New Oxycodone Drug Interactions

Pharmacy TimesSeptember 2009
Volume 75
Issue 9

Drs. Horn and Hansten are both professors of pharmacy at the University of Washington School of Pharmacy.

Oxycodone is a commonly used opioid analgesic, often used as a combination product with acetaminophen, aspirin, or ibuprofen. It was synthesized almost a century ago but only recently have some of its drug interactions been discovered. Attention to these new interactions will help patients maximize oxycodone efficacy and minimize adverse outcomes.

What Are the New Oxycodone Interactions?

In a recent report, healthy subjects were given a single dose of oxycodone with and without concurrent administration of multiple doses of voriconazole. Voriconazole dramatically increased oxycodone plasma concentrations and also increased the pharmacodynamic effects of oxycodone.1 Oxycodone area-under-the-curve values increased almost 4-fold; with multiple oxycodone doses, this would likely lead to adverse effects in at least some patients. Oxycodone is metabolized primarily by the cytochrome P450 (CYP450) enzyme CYP3A4. Voriconazole is a known CYP3A4 inhibitor, so it appears that voriconazole inhibits oxycodone metabolism.
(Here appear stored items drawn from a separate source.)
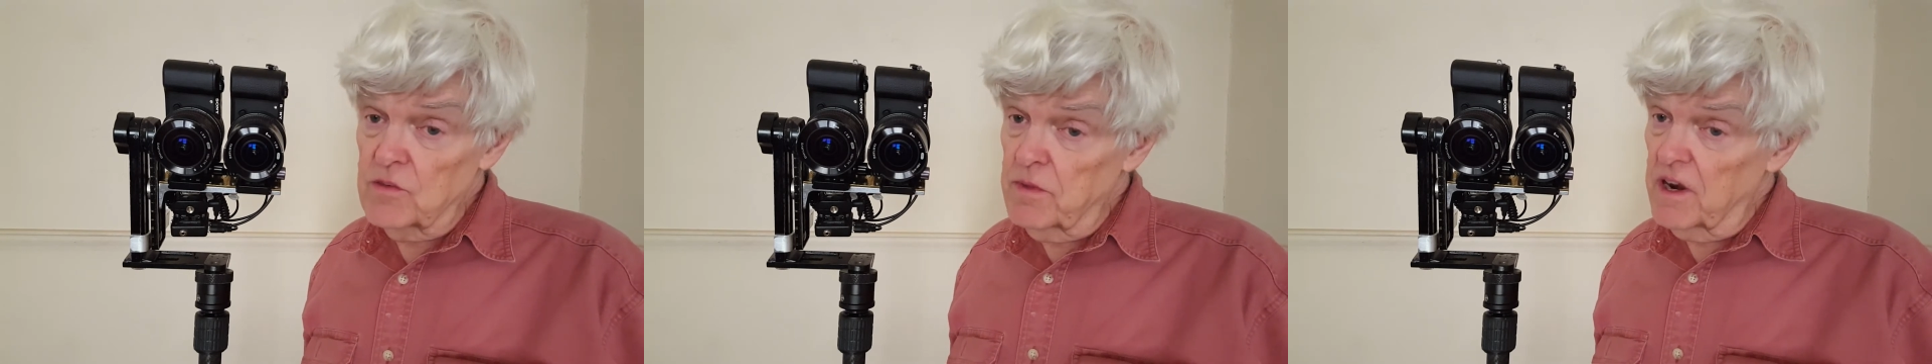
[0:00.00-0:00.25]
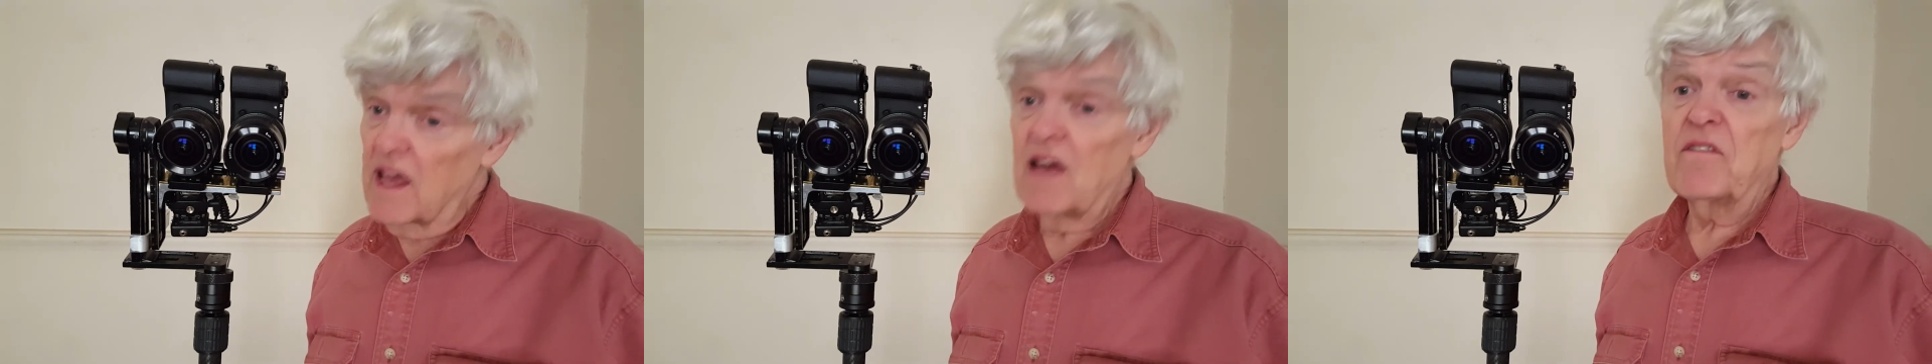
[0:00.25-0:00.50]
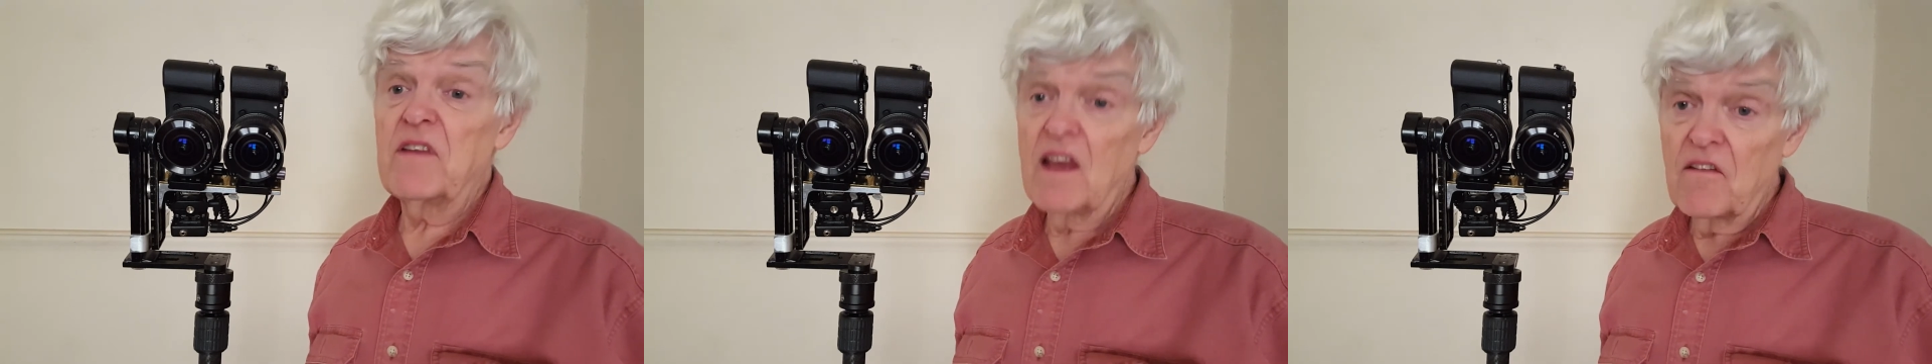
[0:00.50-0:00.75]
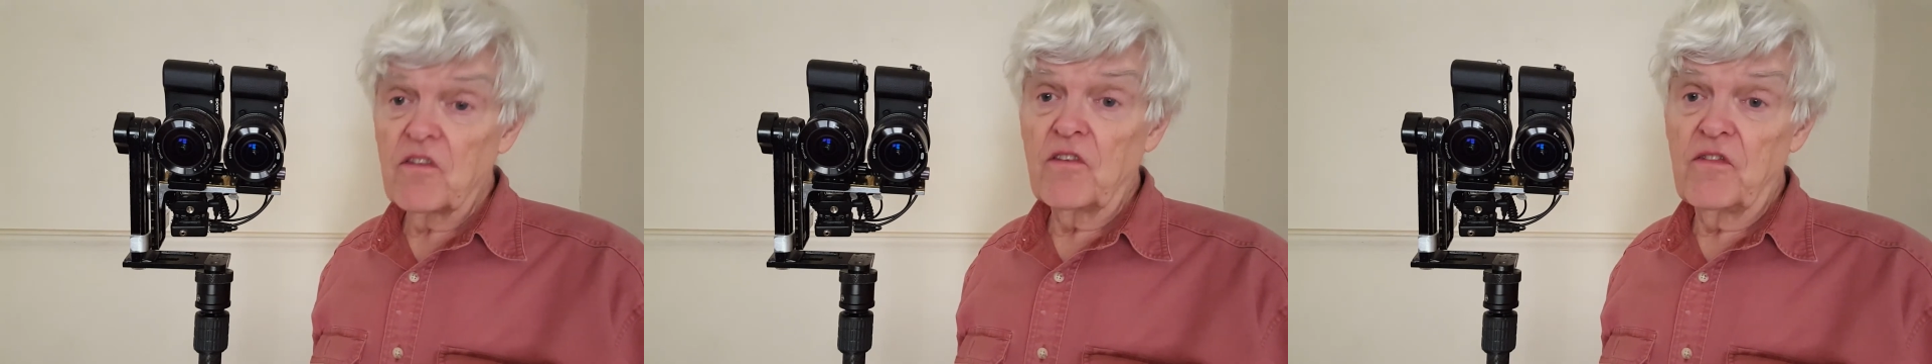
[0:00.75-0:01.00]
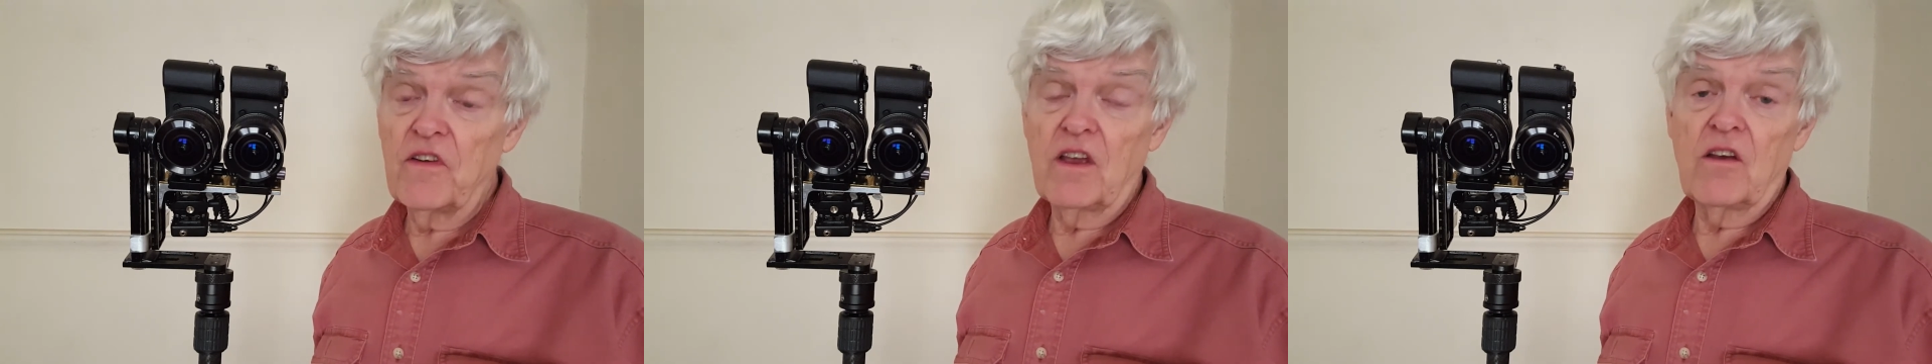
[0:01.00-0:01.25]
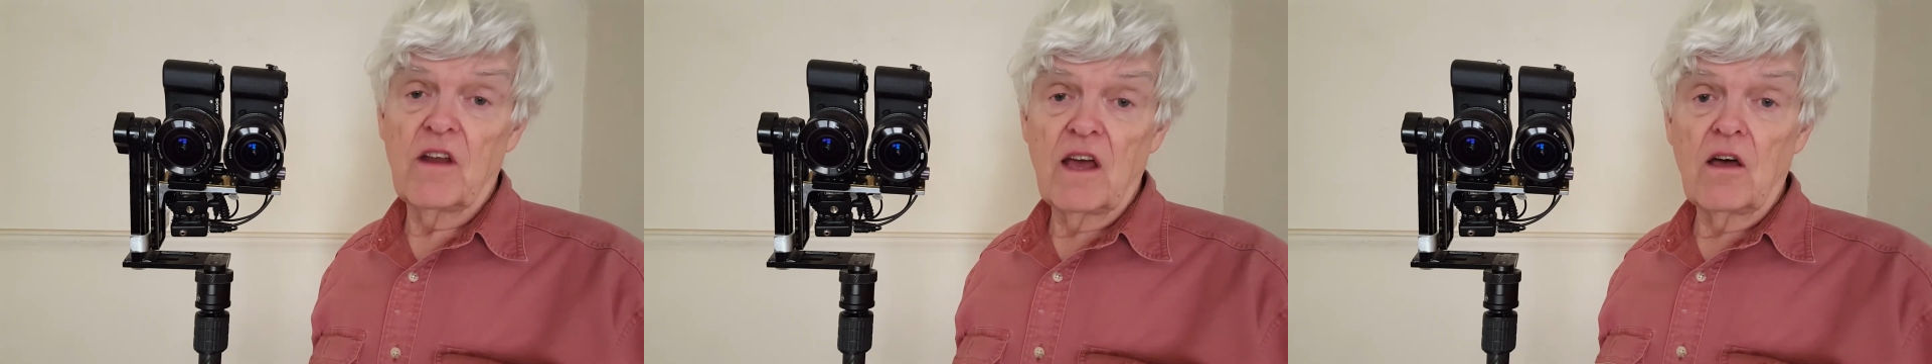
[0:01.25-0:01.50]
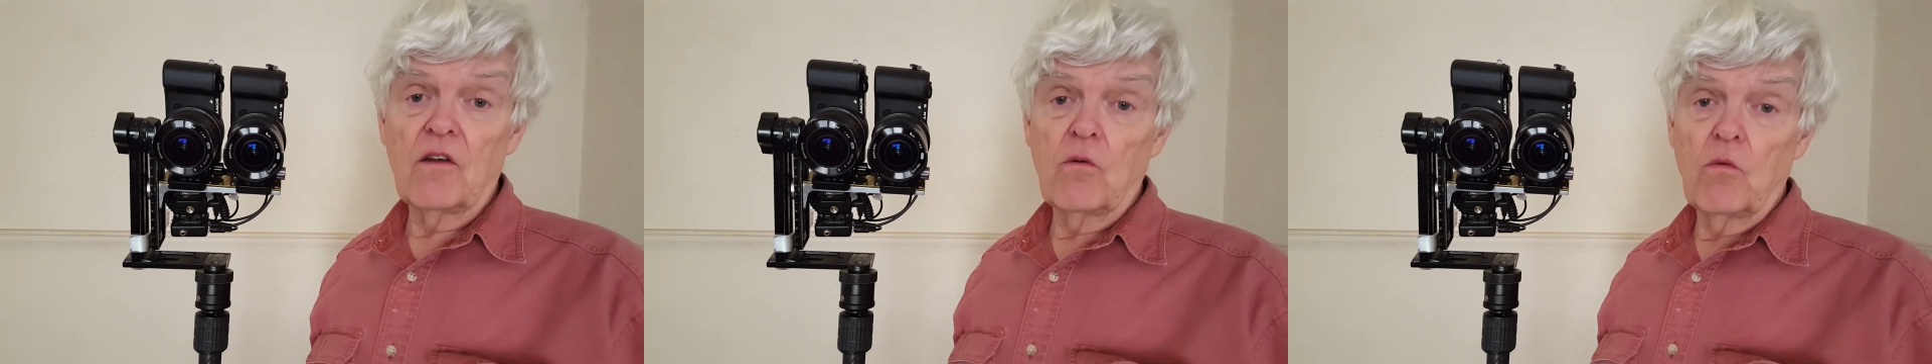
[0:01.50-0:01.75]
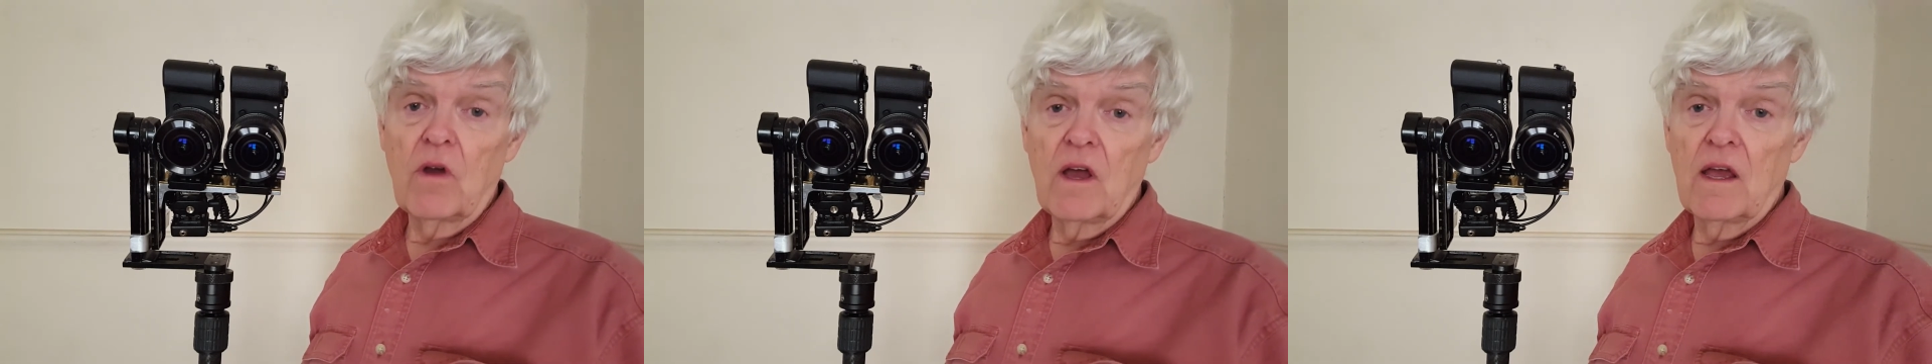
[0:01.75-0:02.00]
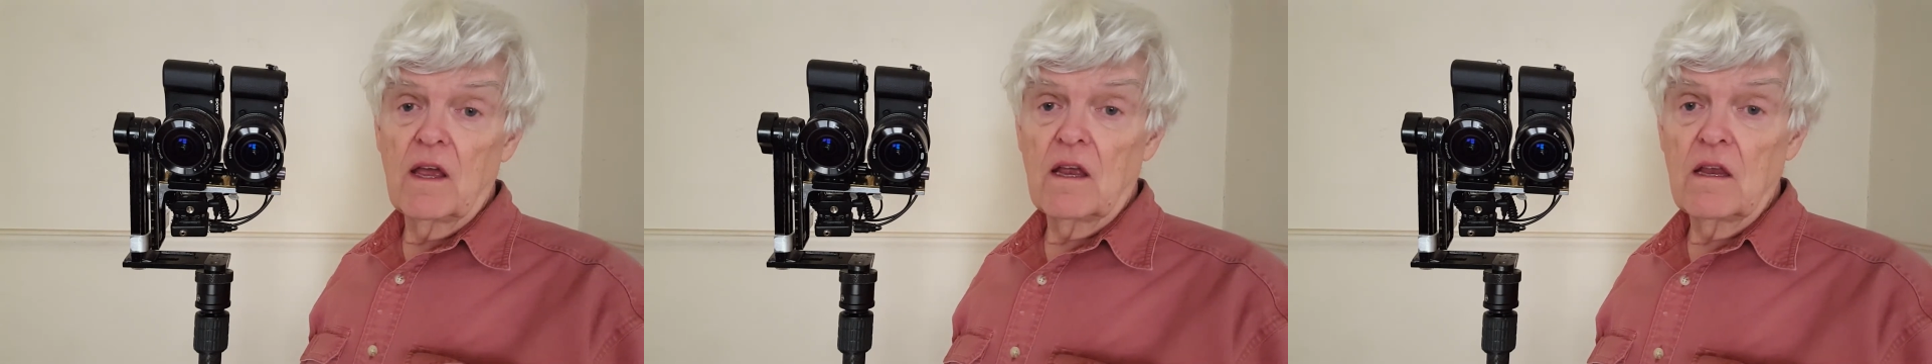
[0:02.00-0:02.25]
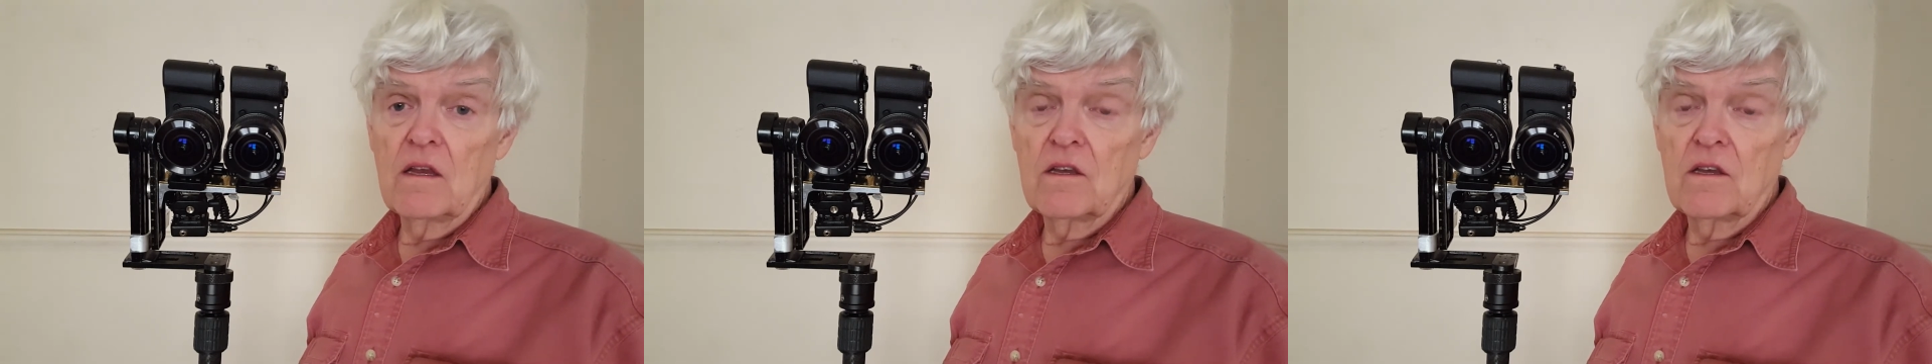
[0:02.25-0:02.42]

but I have never figured out a way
Another recent report found—as one would expect—that increased CYP3A4 activity through enzyme induction has the opposite effect from voriconazole; it reduces oxycodone plasma concentrations. In a study of healthy subjects, multiple doses of the enzyme inducer rifampin dramatically reduced plasma concentrations of oxycodone.2 The bioavailability of oxycodone was reduced by rifampin from 69% to 21%. This would very likely render oxycodone ineffective in many patients.

What Are the Implications of These New Findings?

Given that oxycodone appears to be highly susceptible to changes in CYP3A4 activity, it is likely to interact with any other drug that inhibits CYP3A4. CYP3A4 inhibitors include other antifungals, such as fluconazole, itraconazole, ketoconazole, and posaconazole; antibiotics, such as clarithromycin, erythromycin, quinupristin, and telithromycin; AIDS drugs, such as amprenavir, atazanavir, darunavir, delavirdine, indinavir, nelfinavir, ritonavir, and saquinavir; and miscellaneous CYP3A4 inhibitors, such as conivaptan, cyclosporine, diltiazem, grapefruit, imatinib, lapatinib, and verapamil. These drugs vary in their ability to inhibit CYP3A4, so depending on the drug, dose, and patient, they may produce a greater or lesser effect on oxycodone compared with voriconazole.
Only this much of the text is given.